INPUT DATA

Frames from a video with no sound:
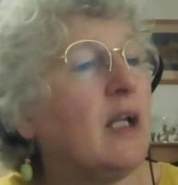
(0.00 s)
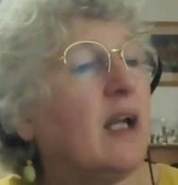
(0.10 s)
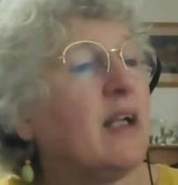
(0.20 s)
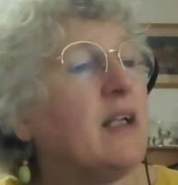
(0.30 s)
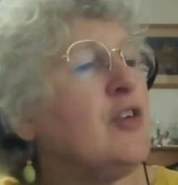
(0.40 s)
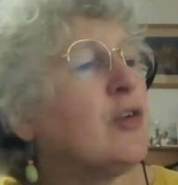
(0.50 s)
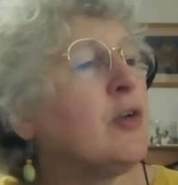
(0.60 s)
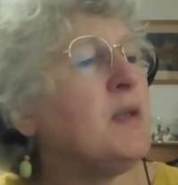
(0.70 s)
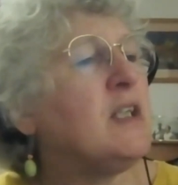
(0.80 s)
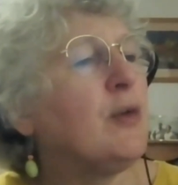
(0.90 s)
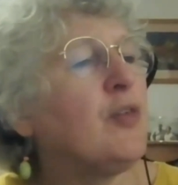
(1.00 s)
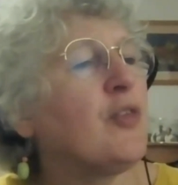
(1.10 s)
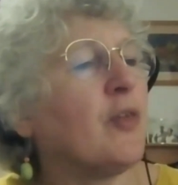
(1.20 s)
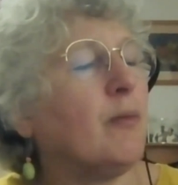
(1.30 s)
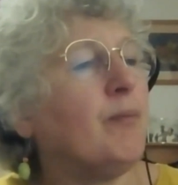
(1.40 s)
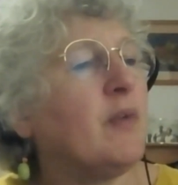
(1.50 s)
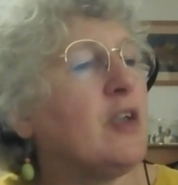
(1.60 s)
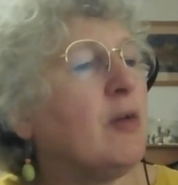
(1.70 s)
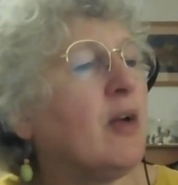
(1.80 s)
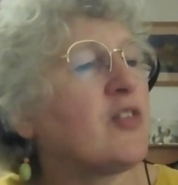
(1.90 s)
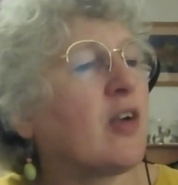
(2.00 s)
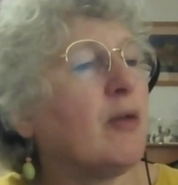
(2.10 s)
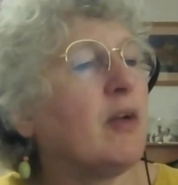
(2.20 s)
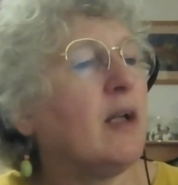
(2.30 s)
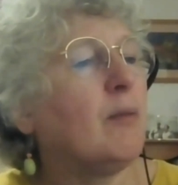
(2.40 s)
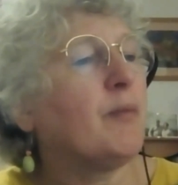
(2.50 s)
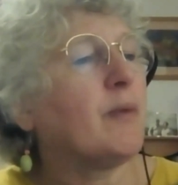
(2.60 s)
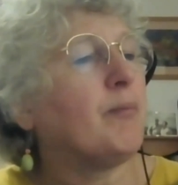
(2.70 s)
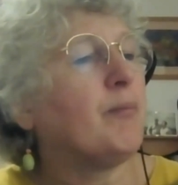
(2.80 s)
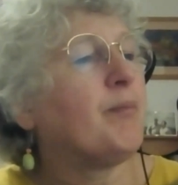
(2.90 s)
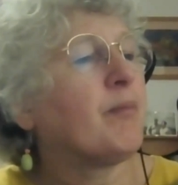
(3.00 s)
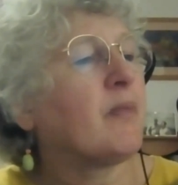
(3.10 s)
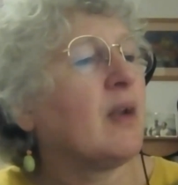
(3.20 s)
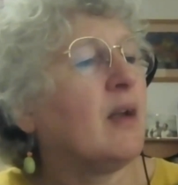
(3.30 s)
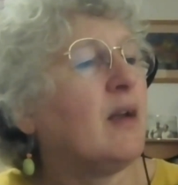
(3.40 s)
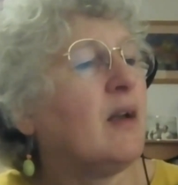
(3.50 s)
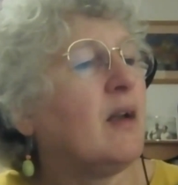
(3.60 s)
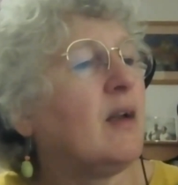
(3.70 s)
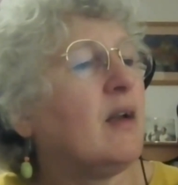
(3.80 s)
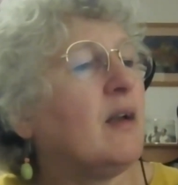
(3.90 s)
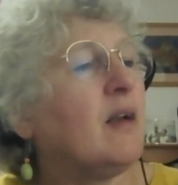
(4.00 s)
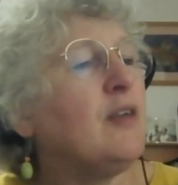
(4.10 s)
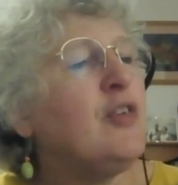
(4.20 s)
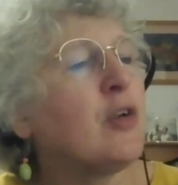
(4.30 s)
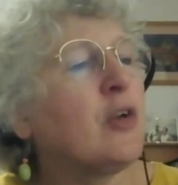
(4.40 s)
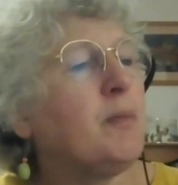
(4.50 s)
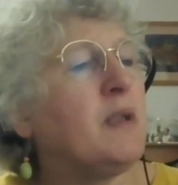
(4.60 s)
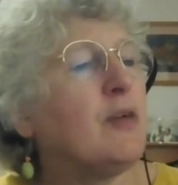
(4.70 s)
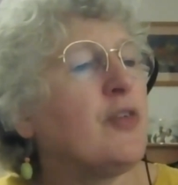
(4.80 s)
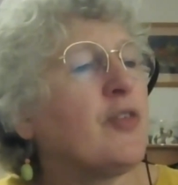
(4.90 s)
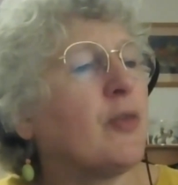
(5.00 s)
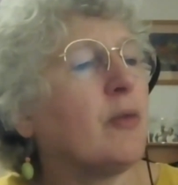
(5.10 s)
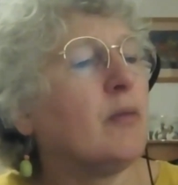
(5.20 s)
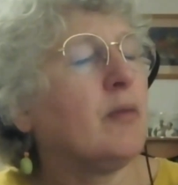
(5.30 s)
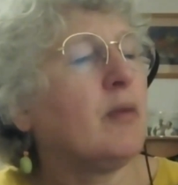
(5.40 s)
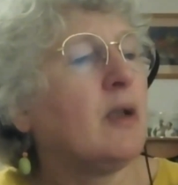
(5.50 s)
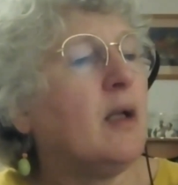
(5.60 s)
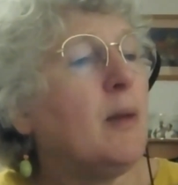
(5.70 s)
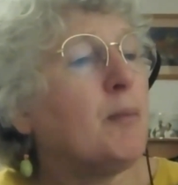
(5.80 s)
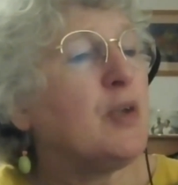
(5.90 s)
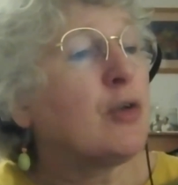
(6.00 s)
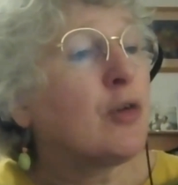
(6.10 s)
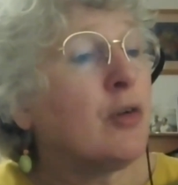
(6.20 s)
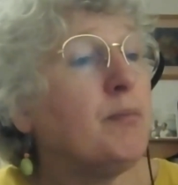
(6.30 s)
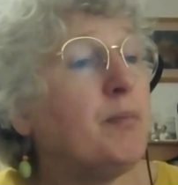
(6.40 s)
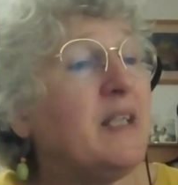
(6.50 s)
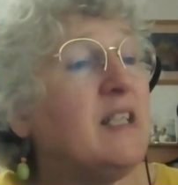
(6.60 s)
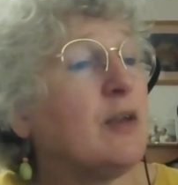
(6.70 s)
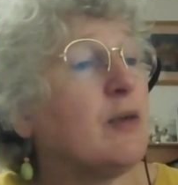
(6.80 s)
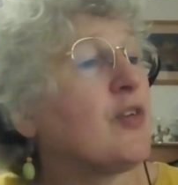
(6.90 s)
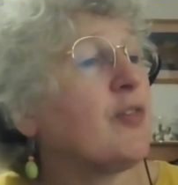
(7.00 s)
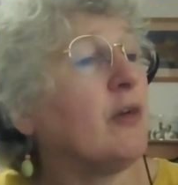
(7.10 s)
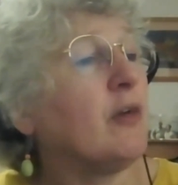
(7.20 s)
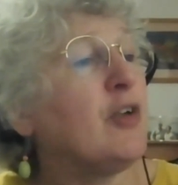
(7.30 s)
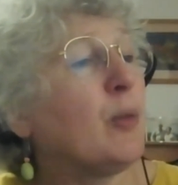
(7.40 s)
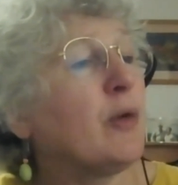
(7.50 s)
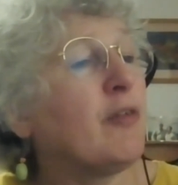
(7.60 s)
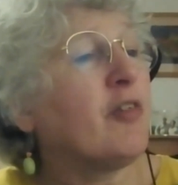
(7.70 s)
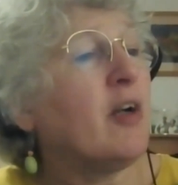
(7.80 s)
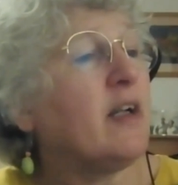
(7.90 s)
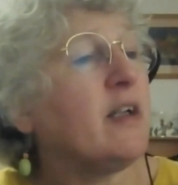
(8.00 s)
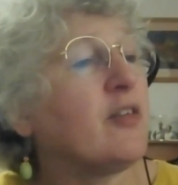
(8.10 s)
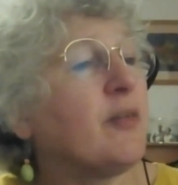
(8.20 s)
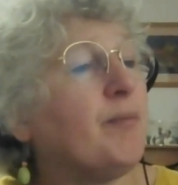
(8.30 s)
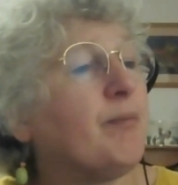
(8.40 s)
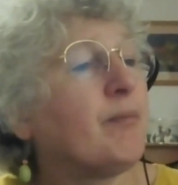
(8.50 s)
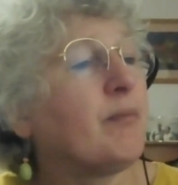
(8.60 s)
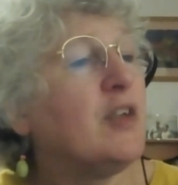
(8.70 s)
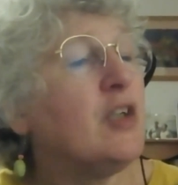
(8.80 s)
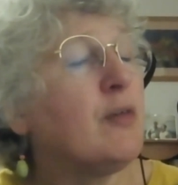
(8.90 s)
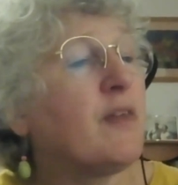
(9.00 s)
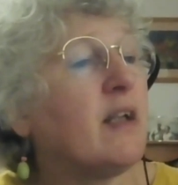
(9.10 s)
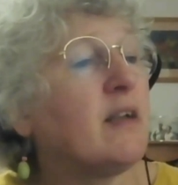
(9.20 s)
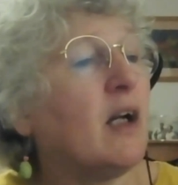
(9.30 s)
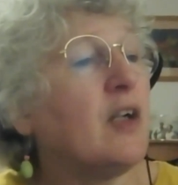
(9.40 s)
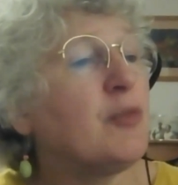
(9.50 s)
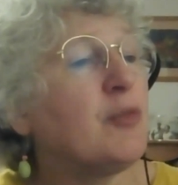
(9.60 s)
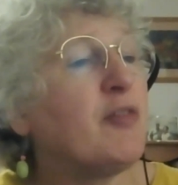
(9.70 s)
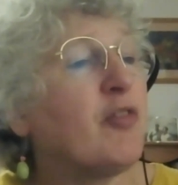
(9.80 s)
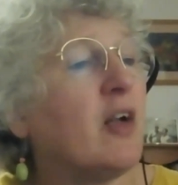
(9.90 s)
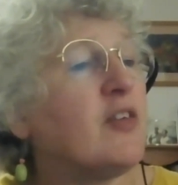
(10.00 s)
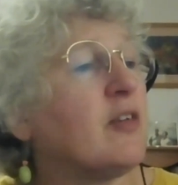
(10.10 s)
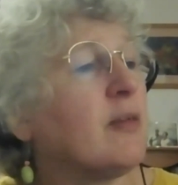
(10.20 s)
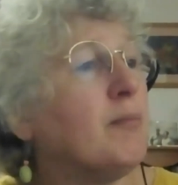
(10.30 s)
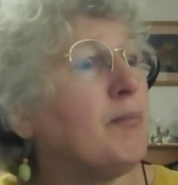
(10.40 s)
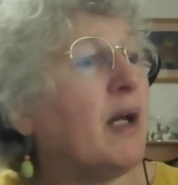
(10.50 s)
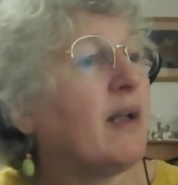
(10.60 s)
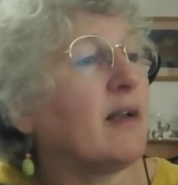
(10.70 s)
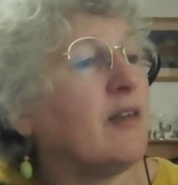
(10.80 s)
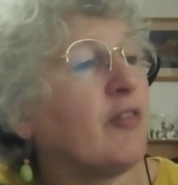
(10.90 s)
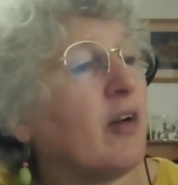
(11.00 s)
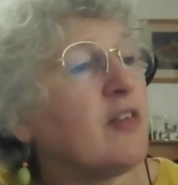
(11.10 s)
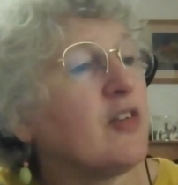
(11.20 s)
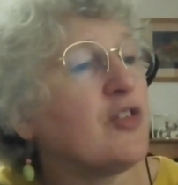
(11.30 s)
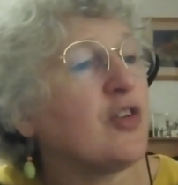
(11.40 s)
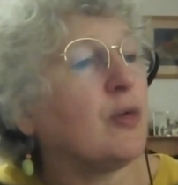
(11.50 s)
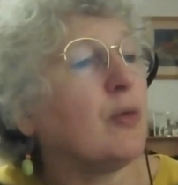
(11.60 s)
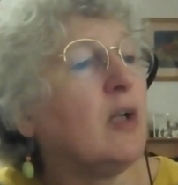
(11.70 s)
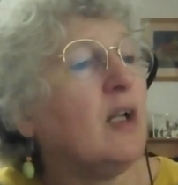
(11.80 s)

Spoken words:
And if you could be useful, then you had to go and help them. If you could be useful. But you couldn't be useful if you were afraid. I knew then that I should be frightened, and badly frightened too.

ABOUT THIS TASK
Retype each line of the records exactly as it reads; no pictures belong in the copy.

WRITTEN RESPONSE
Frames from a video with no sound:
(0.00 s)
(0.10 s)
(0.20 s)
(0.30 s)
(0.40 s)
(0.50 s)
(0.60 s)
(0.70 s)
(0.80 s)
(0.90 s)
(1.00 s)
(1.10 s)
(1.20 s)
(1.30 s)
(1.40 s)
(1.50 s)
(1.60 s)
(1.70 s)
(1.80 s)
(1.90 s)
(2.00 s)
(2.10 s)
(2.20 s)
(2.30 s)
(2.40 s)
(2.50 s)
(2.60 s)
(2.70 s)
(2.80 s)
(2.90 s)
(3.00 s)
(3.10 s)
(3.20 s)
(3.30 s)
(3.40 s)
(3.50 s)
(3.60 s)
(3.70 s)
(3.80 s)
(3.90 s)
(4.00 s)
(4.10 s)
(4.20 s)
(4.30 s)
(4.40 s)
(4.50 s)
(4.60 s)
(4.70 s)
(4.80 s)
(4.90 s)
(5.00 s)
(5.10 s)
(5.20 s)
(5.30 s)
(5.40 s)
(5.50 s)
(5.60 s)
(5.70 s)
(5.80 s)
(5.90 s)
(6.00 s)
(6.10 s)
(6.20 s)
(6.30 s)
(6.40 s)
(6.50 s)
(6.60 s)
(6.70 s)
(6.80 s)
(6.90 s)
(7.00 s)
(7.10 s)
(7.20 s)
(7.30 s)
(7.40 s)
(7.50 s)
(7.60 s)
(7.70 s)
(7.80 s)
(7.90 s)
(8.00 s)
(8.10 s)
(8.20 s)
(8.30 s)
(8.40 s)
(8.50 s)
(8.60 s)
(8.70 s)
(8.80 s)
(8.90 s)
(9.00 s)
(9.10 s)
(9.20 s)
(9.30 s)
(9.40 s)
(9.50 s)
(9.60 s)
(9.70 s)
(9.80 s)
(9.90 s)
(10.00 s)
(10.10 s)
(10.20 s)
(10.30 s)
(10.40 s)
(10.50 s)
(10.60 s)
(10.70 s)
(10.80 s)
(10.90 s)
(11.00 s)
(11.10 s)
(11.20 s)
(11.30 s)
(11.40 s)
(11.50 s)
(11.60 s)
(11.70 s)
(11.80 s)

Spoken words:
And if you could be useful, then you had to go and help them. If you could be useful. But you couldn't be useful if you were afraid. I knew then that I should be frightened, and badly frightened too.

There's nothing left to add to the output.